Return each entry word for word and skip its pictures.

==== Recorded information

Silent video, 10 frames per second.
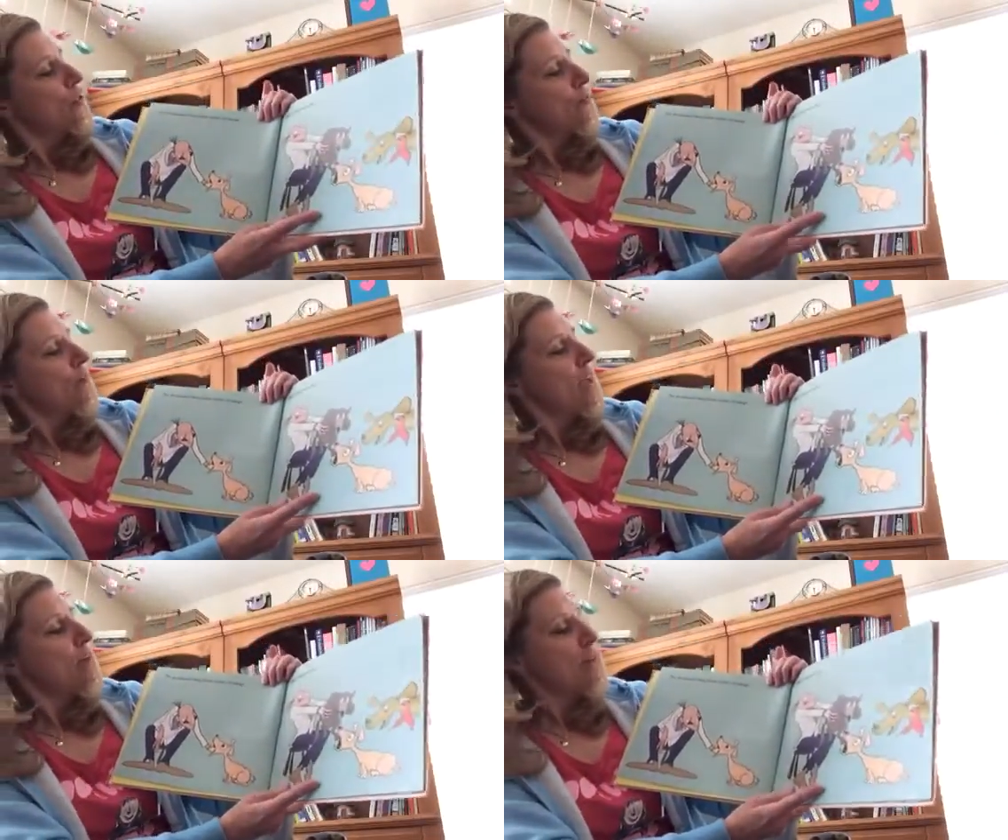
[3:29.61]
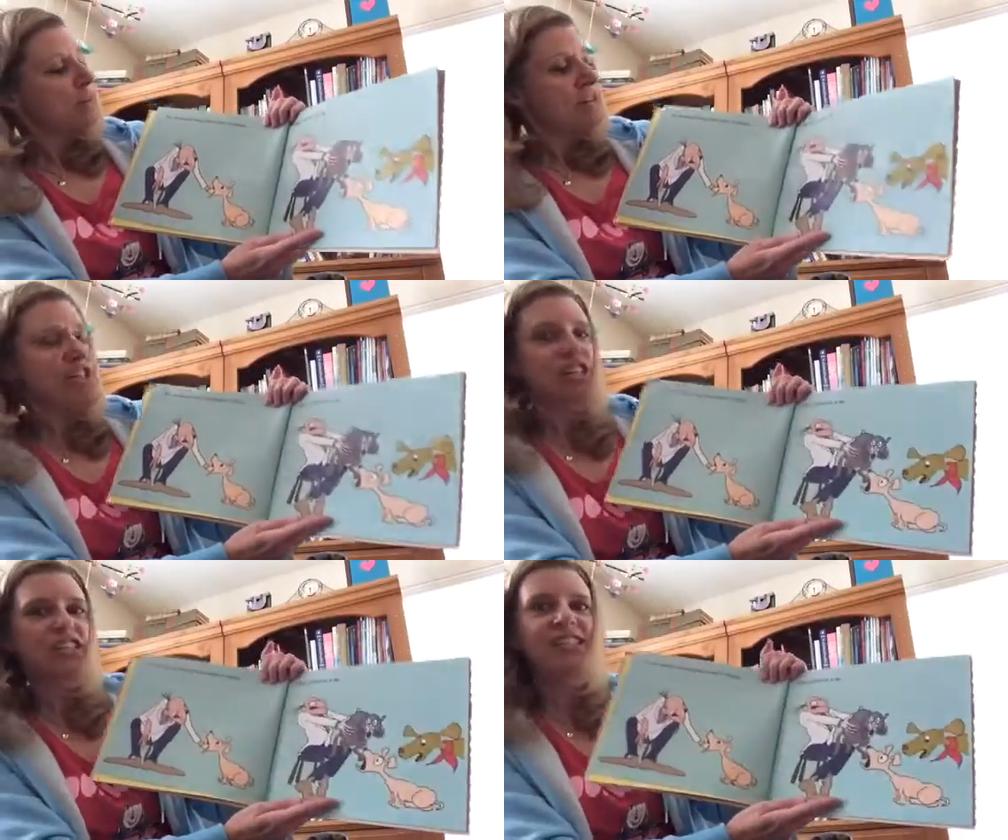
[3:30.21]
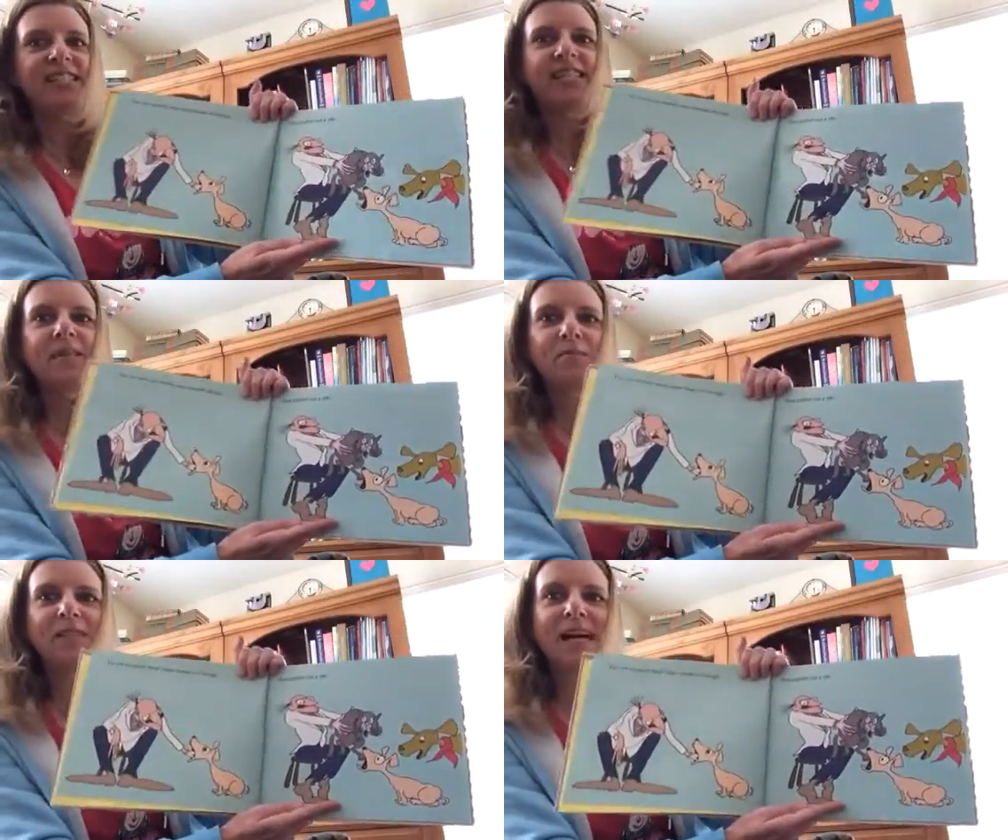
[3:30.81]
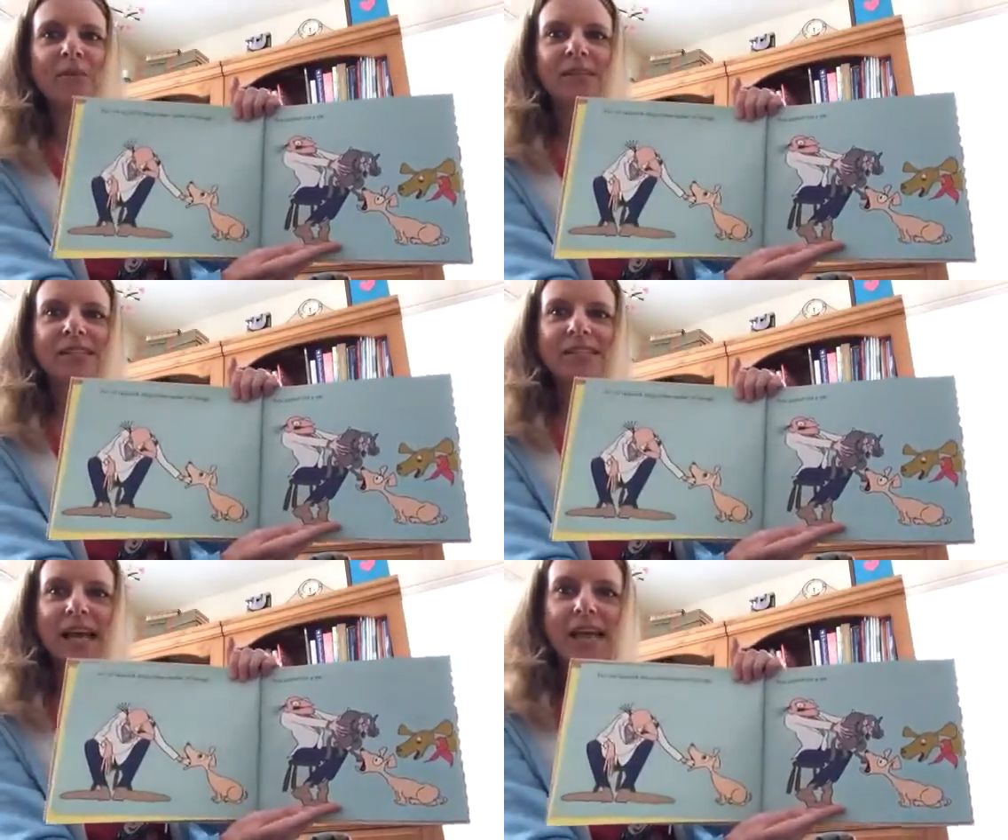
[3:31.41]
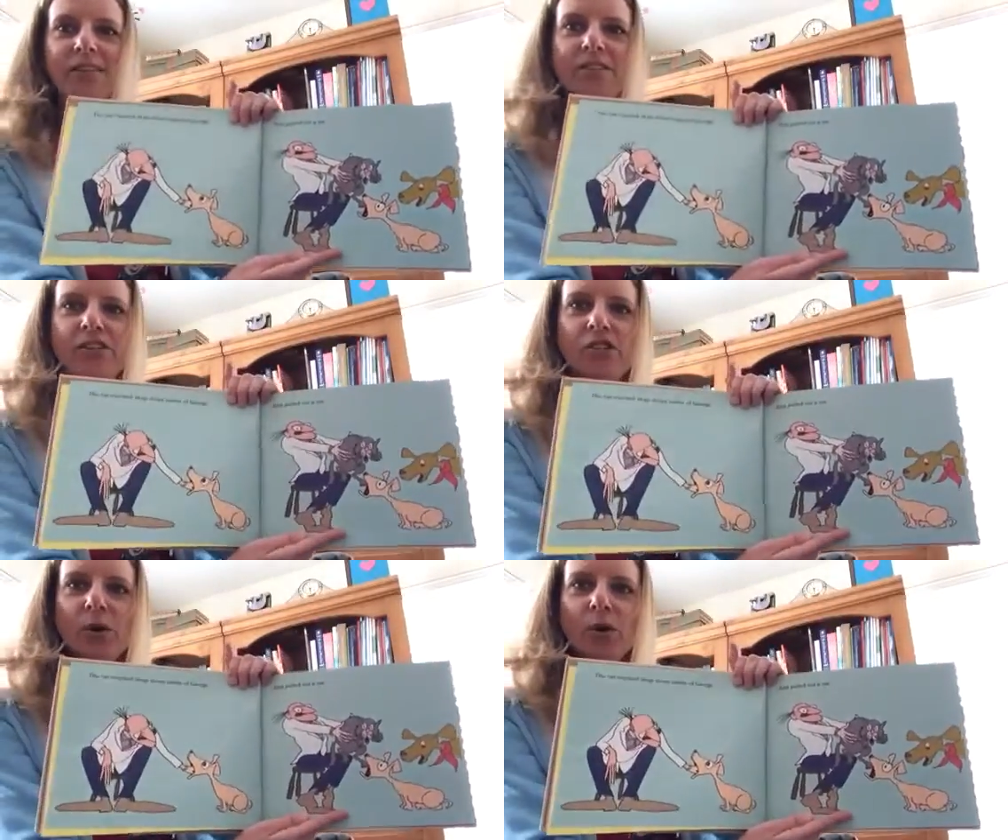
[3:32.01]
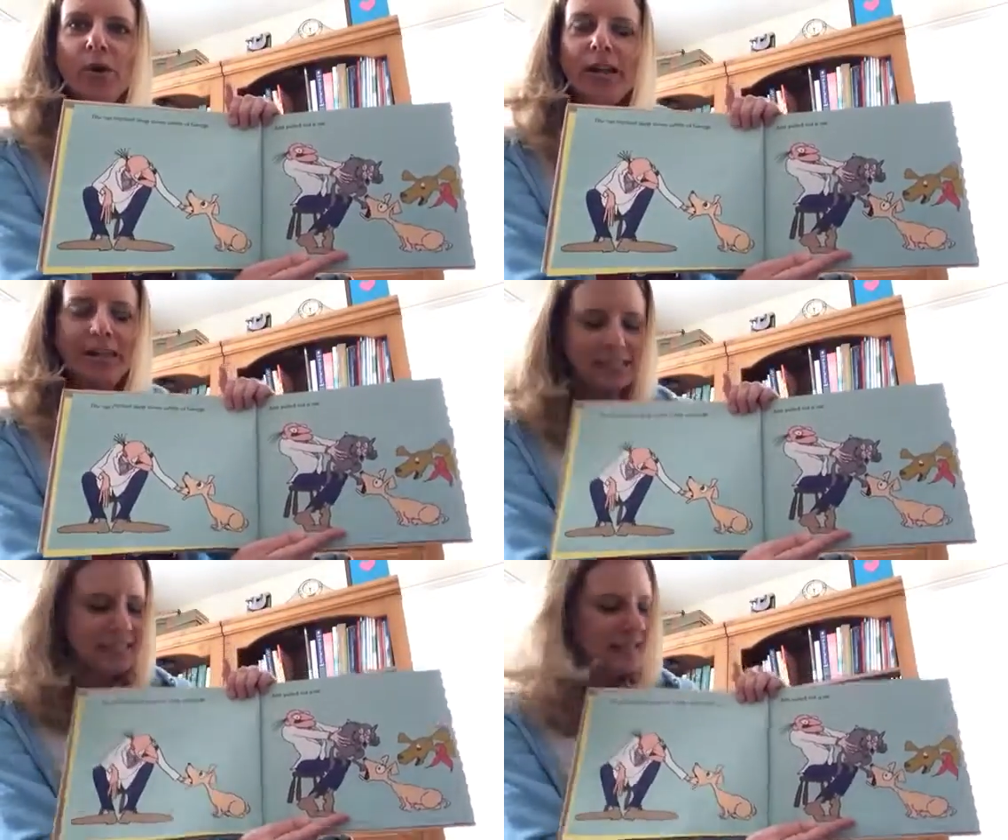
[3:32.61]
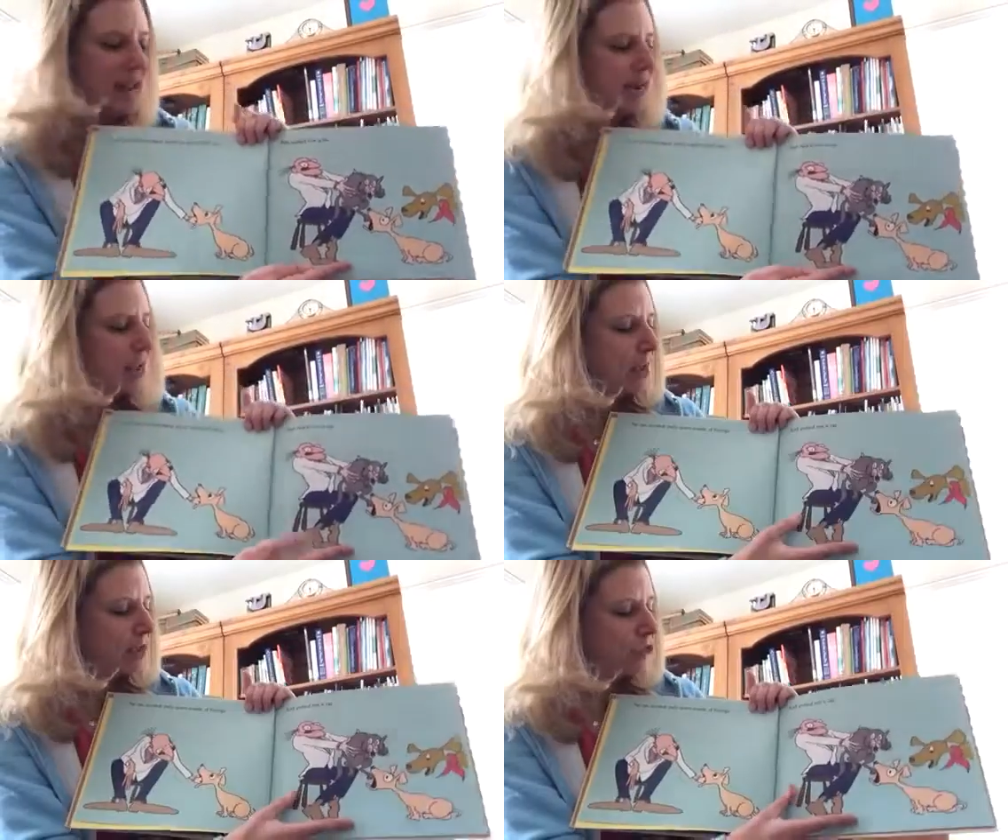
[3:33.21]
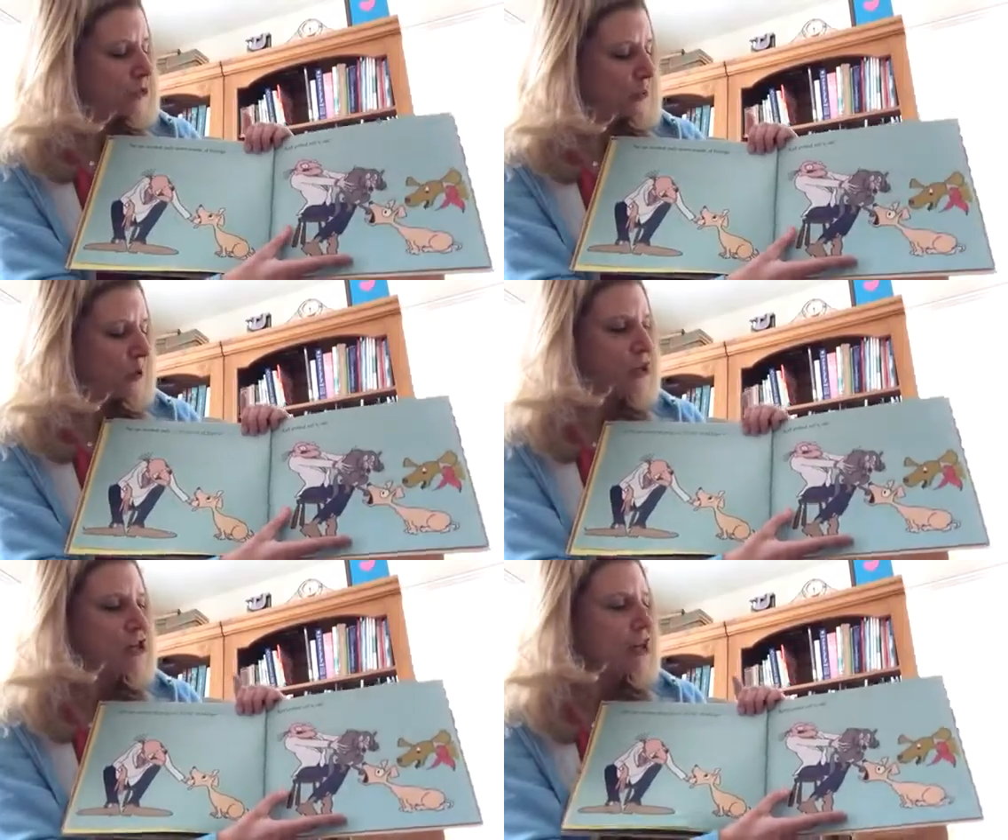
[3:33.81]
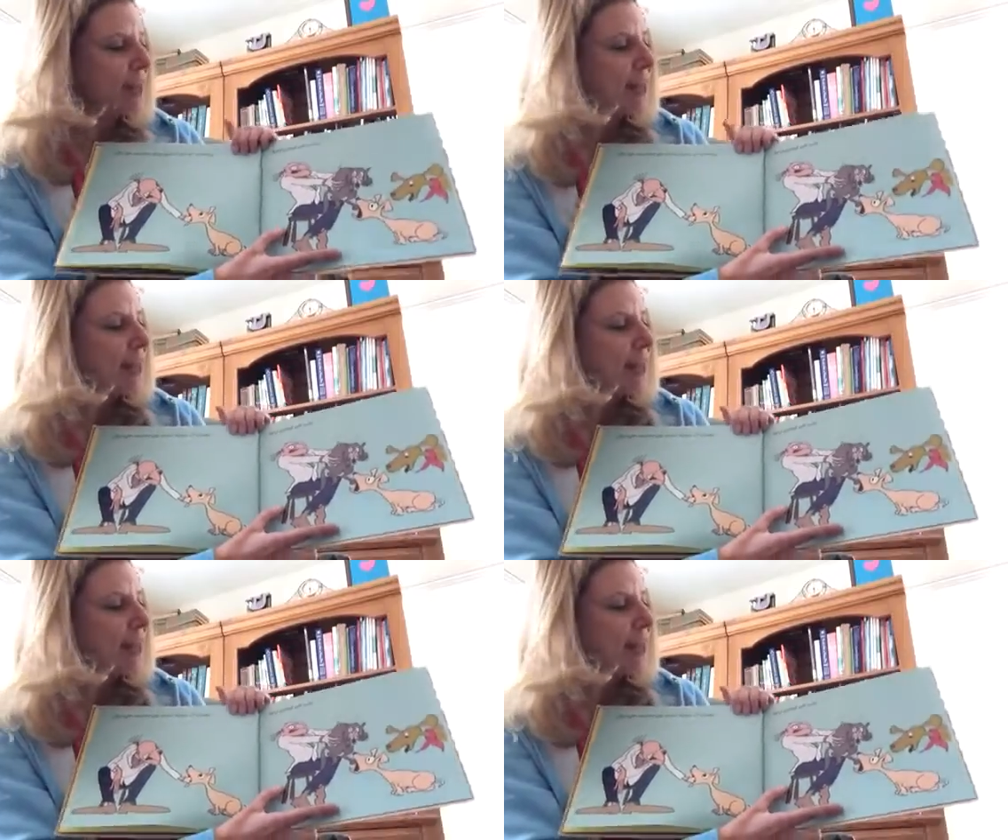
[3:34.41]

The vet reached deep down inside of, jo- inside of George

========

Response =>
Silent video, 10 frames per second.
[3:29.61]
[3:30.21]
[3:30.81]
[3:31.41]
[3:32.01]
[3:32.61]
[3:33.21]
[3:33.81]
[3:34.41]

The vet reached deep down inside of, jo- inside of George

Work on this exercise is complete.